Joseph Kechichian, senior writer for the Gulf News newspaper, speaking to Al Jazeera from Beirut, says the Syrian president is quickly running out of options.
“His options diminish day-by-day”, Kechichian said of Bashar al-Assad.
As the battle for Aleppo raged, Iran called on Thursday for “serious and inclusive” negotiations between the Syrian government and opposition. Iran made the appeal after a gathering of diplomats from like-minded states in Tehran for talks on the conflict.
“There will be no winner in Syria,” UN Secretary-General Ban Ki-moon said in a statement read by a UN representative to the conference in Tehran.
“Now, we face the grim possibility of long-term civil war destroying Syria’s rich tapestry of interwoven communities.”
On Friday, the United Nations said that the number of registered Syrian refugees had topped 150,000 since the conflict began in March 2011. The total includes 50,227 in Turkey, where more than 6,000 Syrians arrived this week alone.

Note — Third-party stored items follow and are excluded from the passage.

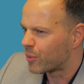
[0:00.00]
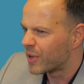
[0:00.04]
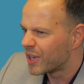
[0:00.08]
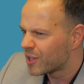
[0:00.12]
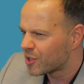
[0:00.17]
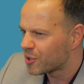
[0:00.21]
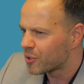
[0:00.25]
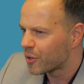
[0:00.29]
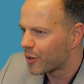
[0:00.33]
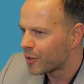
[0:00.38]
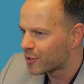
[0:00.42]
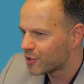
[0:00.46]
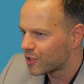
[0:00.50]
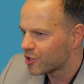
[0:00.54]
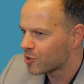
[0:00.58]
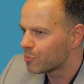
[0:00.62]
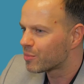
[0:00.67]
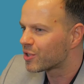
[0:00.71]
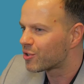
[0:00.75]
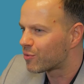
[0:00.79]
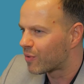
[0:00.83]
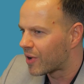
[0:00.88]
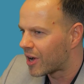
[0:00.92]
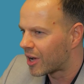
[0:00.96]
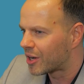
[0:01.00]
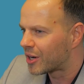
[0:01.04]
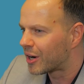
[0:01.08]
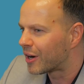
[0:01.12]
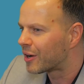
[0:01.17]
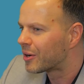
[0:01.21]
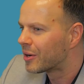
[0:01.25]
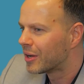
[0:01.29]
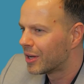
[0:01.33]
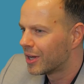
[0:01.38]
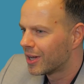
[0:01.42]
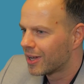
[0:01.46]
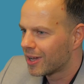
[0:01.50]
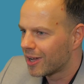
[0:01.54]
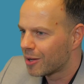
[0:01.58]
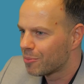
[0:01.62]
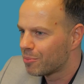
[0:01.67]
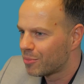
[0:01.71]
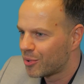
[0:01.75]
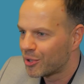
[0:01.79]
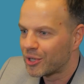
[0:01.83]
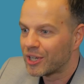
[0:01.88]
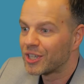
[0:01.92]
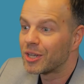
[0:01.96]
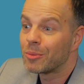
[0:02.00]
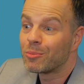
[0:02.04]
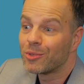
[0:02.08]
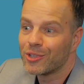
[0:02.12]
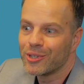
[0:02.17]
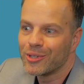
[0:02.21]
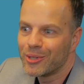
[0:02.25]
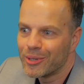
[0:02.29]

resources, but rather putting them to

There are also 45,869 refuguees registered in Jordan, with 36,841 more in Lebanon and 13,587 in Iraq. The number of refugees in Iraq does not include the return of 23,228 Iraqis, who had fled the US invasion in 2003, from Syria.
Smaller numbers of refugees have also fled o Algeria, Egypt, Morocco and Greece, the UN says.

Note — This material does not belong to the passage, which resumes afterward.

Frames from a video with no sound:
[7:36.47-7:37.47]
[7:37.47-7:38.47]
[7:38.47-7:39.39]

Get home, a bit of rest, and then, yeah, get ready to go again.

UK increases opposition support
William Hague, the British foreign minister, on Friday announced that his country was offering $7.8 million in aid to the Syrian rebels. He said that none of the money would be used for weapons.
The UK will also be intensifying its contacts with Syrian opposition political figures as well as with the Free Syrian Army, he said.
|Al Jazeera’s Andrew Simmons reports from northern Syria|
The aid was likely to include mobile phones, satellite phones and radios to warn civilians of governmen assaults and
“overcome the regime’s communications blockade and ensure their message gets to the outside world”, Hague said.
“I have also agreed in principle that our assistance should include lifesaving protective equipment for civilians to help those carrying out vital work in the crossfire, and this could for instance include body armour,” he said.
Britain would also supply medical equipment including paramedic trauma kits, surgical equipment, field dressings, antibiotics, painkillers and water purification kits, the foreign minister said.
Diplomats at the UN, meanwhile, indicated on Thursday that the official announcement regarding the appointment of Brahimi as the UN-Arab League envoy would be made early next week.
Brahimi was the UN envoy in Afghanistan after the September 11, 2001 attacks and in Iraq after the 2003 US-led invasion.
Kofi Annan, a former UN secretary-general, said he was leaving the post because of the lack of international support for his efforts to end the 17-month Syria conflict, in which rebels say more than 20,000 people have been killed.
Annan is staying in his post until August 31.